Records drawn from a dataset:
---------------
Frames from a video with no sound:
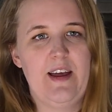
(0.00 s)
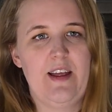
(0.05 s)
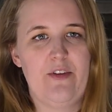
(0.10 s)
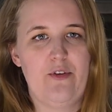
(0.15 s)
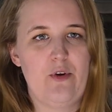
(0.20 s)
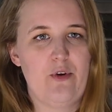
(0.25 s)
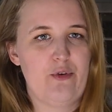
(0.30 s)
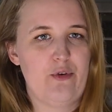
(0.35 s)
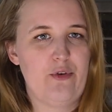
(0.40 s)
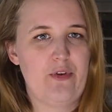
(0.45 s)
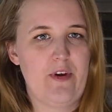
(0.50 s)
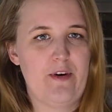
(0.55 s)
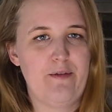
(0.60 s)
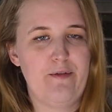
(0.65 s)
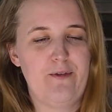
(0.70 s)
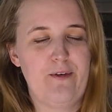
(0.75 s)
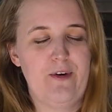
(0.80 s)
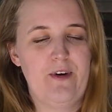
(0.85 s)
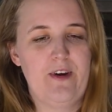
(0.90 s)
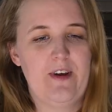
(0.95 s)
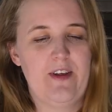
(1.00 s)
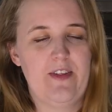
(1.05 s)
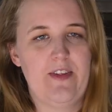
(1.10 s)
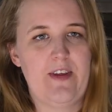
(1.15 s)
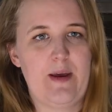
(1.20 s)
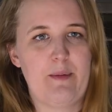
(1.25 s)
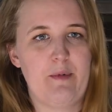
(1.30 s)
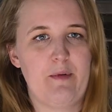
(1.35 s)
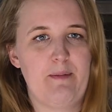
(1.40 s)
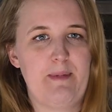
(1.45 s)
It's also tough
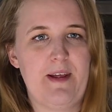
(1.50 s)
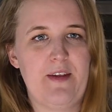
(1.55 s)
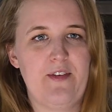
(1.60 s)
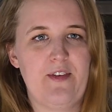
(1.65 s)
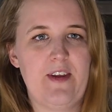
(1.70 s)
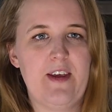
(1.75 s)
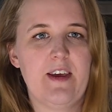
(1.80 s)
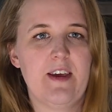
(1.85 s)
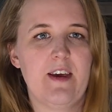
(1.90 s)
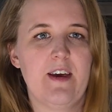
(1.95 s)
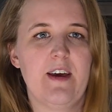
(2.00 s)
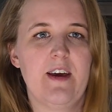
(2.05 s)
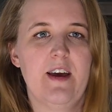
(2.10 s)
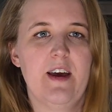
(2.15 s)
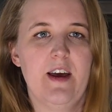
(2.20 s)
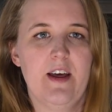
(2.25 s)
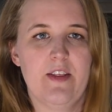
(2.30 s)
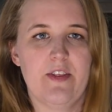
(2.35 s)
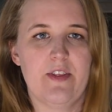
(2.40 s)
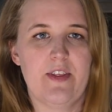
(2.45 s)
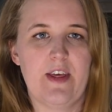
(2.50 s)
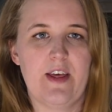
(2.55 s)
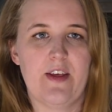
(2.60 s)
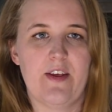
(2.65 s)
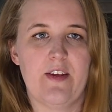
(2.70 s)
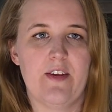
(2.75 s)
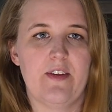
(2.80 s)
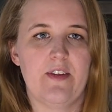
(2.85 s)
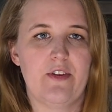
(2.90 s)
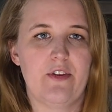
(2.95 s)
type of plastic.
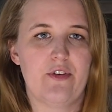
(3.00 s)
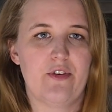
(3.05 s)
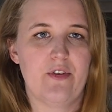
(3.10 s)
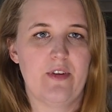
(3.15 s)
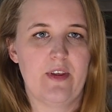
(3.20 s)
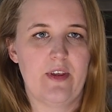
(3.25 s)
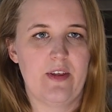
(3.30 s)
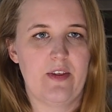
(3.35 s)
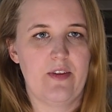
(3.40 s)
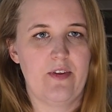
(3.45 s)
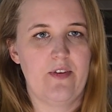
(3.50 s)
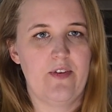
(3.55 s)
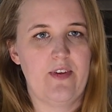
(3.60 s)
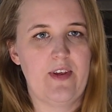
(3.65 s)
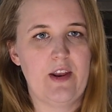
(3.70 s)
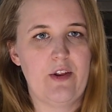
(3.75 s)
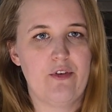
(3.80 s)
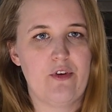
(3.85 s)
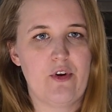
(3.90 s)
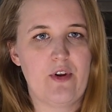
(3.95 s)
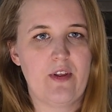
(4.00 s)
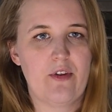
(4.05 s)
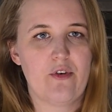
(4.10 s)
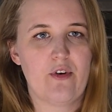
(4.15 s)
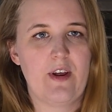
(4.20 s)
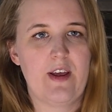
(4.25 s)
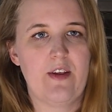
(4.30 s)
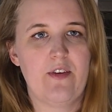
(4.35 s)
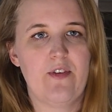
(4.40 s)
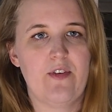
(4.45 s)
The sieve starting
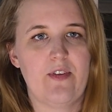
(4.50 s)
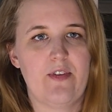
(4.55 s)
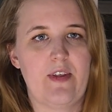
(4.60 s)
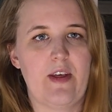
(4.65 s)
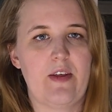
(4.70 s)
trays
---------------
* [Assigned task] From the first line to the last, repeat the records exactly, leaving out the pictures.

* [Exercise answer]
Frames from a video with no sound:
(0.00 s)
(0.05 s)
(0.10 s)
(0.15 s)
(0.20 s)
(0.25 s)
(0.30 s)
(0.35 s)
(0.40 s)
(0.45 s)
(0.50 s)
(0.55 s)
(0.60 s)
(0.65 s)
(0.70 s)
(0.75 s)
(0.80 s)
(0.85 s)
(0.90 s)
(0.95 s)
(1.00 s)
(1.05 s)
(1.10 s)
(1.15 s)
(1.20 s)
(1.25 s)
(1.30 s)
(1.35 s)
(1.40 s)
(1.45 s)
It's also tough
(1.50 s)
(1.55 s)
(1.60 s)
(1.65 s)
(1.70 s)
(1.75 s)
(1.80 s)
(1.85 s)
(1.90 s)
(1.95 s)
(2.00 s)
(2.05 s)
(2.10 s)
(2.15 s)
(2.20 s)
(2.25 s)
(2.30 s)
(2.35 s)
(2.40 s)
(2.45 s)
(2.50 s)
(2.55 s)
(2.60 s)
(2.65 s)
(2.70 s)
(2.75 s)
(2.80 s)
(2.85 s)
(2.90 s)
(2.95 s)
type of plastic.
(3.00 s)
(3.05 s)
(3.10 s)
(3.15 s)
(3.20 s)
(3.25 s)
(3.30 s)
(3.35 s)
(3.40 s)
(3.45 s)
(3.50 s)
(3.55 s)
(3.60 s)
(3.65 s)
(3.70 s)
(3.75 s)
(3.80 s)
(3.85 s)
(3.90 s)
(3.95 s)
(4.00 s)
(4.05 s)
(4.10 s)
(4.15 s)
(4.20 s)
(4.25 s)
(4.30 s)
(4.35 s)
(4.40 s)
(4.45 s)
The sieve starting
(4.50 s)
(4.55 s)
(4.60 s)
(4.65 s)
(4.70 s)
trays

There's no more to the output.